En somme, bien que l’habileté des élèves à faire des inférences s’améliore avec l’âge (Oakhill et Cain, 2004; Florit et coll., 2011), les enfants du préscolaire peuvent faire des inférences (Florit et coll., 2011; Makdissi, 2004; Van den Broek et coll., 2005). Ils le feraient néanmoins de façon moins spontanée et avec moins d’efficacité que des enfants plus âgés (Paris, Lindauer et Cox, 1977; Van den Broek et coll., 2005) (p.71).

Il est alors important de documenter les inférences des jeunes élèves que Dupin de Saint-André qualifie de « moins spontanées » et avec « moins d’efficacité » que celles effectuées par les élèves plus âgés. Fayol (2017) de même que Barnes et collaborateurs (1996) l’expliquent en mentionnant que la connaissance que les jeunes lecteurs « ont des événements et des situations est moindre. Ensuite, leurs capacités cognitives – vitesse de traitement, raisonnement, mémoire de travail – ne permettent pas des traitements aussi efficaces. La réalisation des inférences est donc plus rare, diminuant d’autant la compréhension des textes » (p.84).

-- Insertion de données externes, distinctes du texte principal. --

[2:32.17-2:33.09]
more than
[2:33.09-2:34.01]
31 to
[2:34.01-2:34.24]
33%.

Nous croyons que d’analyser les stratégies justificatives à teneur inférentielle pourrait contribuer aux recherches sur l’inférence. Il s’avère alors important de savoir si la maturité cognitive joue un rôle dans le développement des réponses à teneur inférentielle.

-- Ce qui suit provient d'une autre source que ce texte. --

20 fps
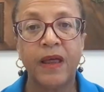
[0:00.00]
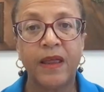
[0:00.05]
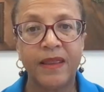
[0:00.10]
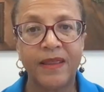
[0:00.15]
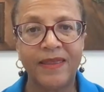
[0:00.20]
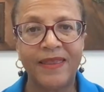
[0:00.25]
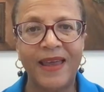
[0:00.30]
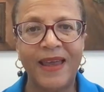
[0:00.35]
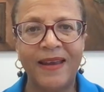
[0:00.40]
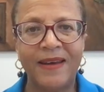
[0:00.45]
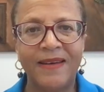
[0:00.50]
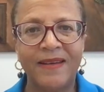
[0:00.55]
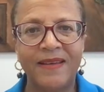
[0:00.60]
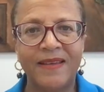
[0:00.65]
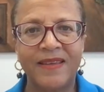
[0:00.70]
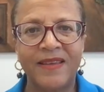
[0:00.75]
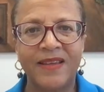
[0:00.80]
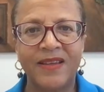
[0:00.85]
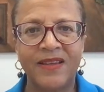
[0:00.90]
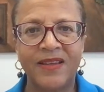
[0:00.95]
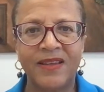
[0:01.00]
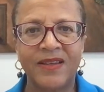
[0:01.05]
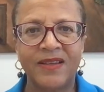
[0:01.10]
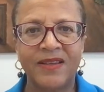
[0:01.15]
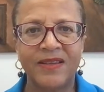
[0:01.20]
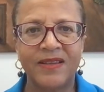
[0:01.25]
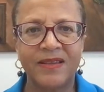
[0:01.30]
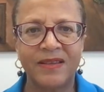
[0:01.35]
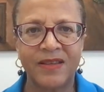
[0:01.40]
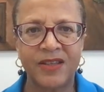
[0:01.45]
then
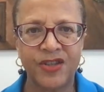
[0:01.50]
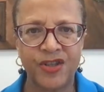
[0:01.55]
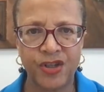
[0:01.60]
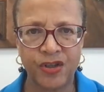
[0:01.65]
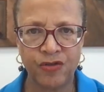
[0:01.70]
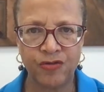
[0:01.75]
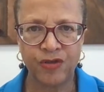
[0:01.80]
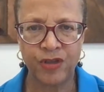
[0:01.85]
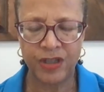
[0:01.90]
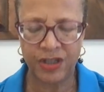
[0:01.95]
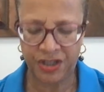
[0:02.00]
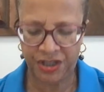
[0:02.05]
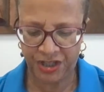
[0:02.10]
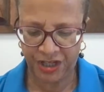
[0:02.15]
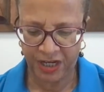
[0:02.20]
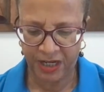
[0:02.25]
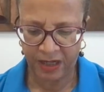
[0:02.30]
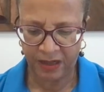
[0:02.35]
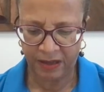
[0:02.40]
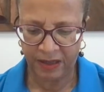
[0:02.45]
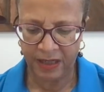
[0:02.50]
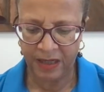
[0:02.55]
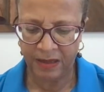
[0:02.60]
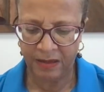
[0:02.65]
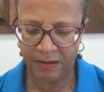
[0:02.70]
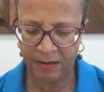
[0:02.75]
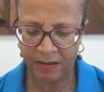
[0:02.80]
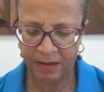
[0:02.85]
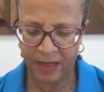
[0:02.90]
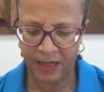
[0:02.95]
the children
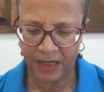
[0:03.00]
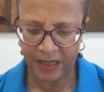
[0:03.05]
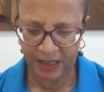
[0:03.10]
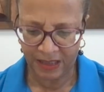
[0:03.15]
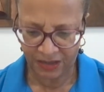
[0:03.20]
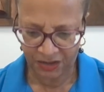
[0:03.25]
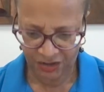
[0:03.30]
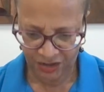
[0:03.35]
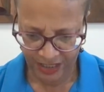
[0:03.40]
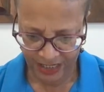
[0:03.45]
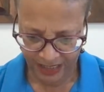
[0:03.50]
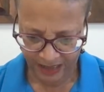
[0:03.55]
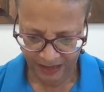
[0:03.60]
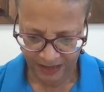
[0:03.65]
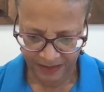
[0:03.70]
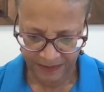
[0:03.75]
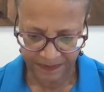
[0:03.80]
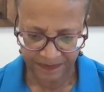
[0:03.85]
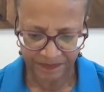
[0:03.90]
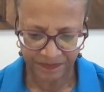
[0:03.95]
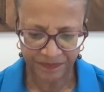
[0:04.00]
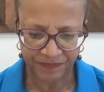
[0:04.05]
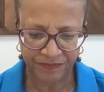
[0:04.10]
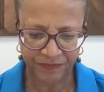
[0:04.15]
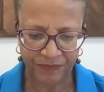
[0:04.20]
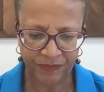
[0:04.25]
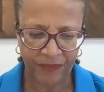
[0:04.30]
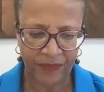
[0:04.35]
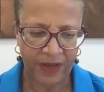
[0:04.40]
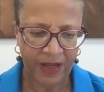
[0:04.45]
share in the estate.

D’autres processus cognitifs sont également mis de l’avant en ce qui concerne la compréhension en lecture (Pressley, 2002). Comme mentionné au chapitre 1, il semble y avoir des traces observables des processus de compréhension lors de la construction des réponses des élèves (Provencher, 2013). Il importe de bien cerner ces processus, puisque certains se retrouvent dans les réponses des élèves, ce qui est l’objet de la section suivante.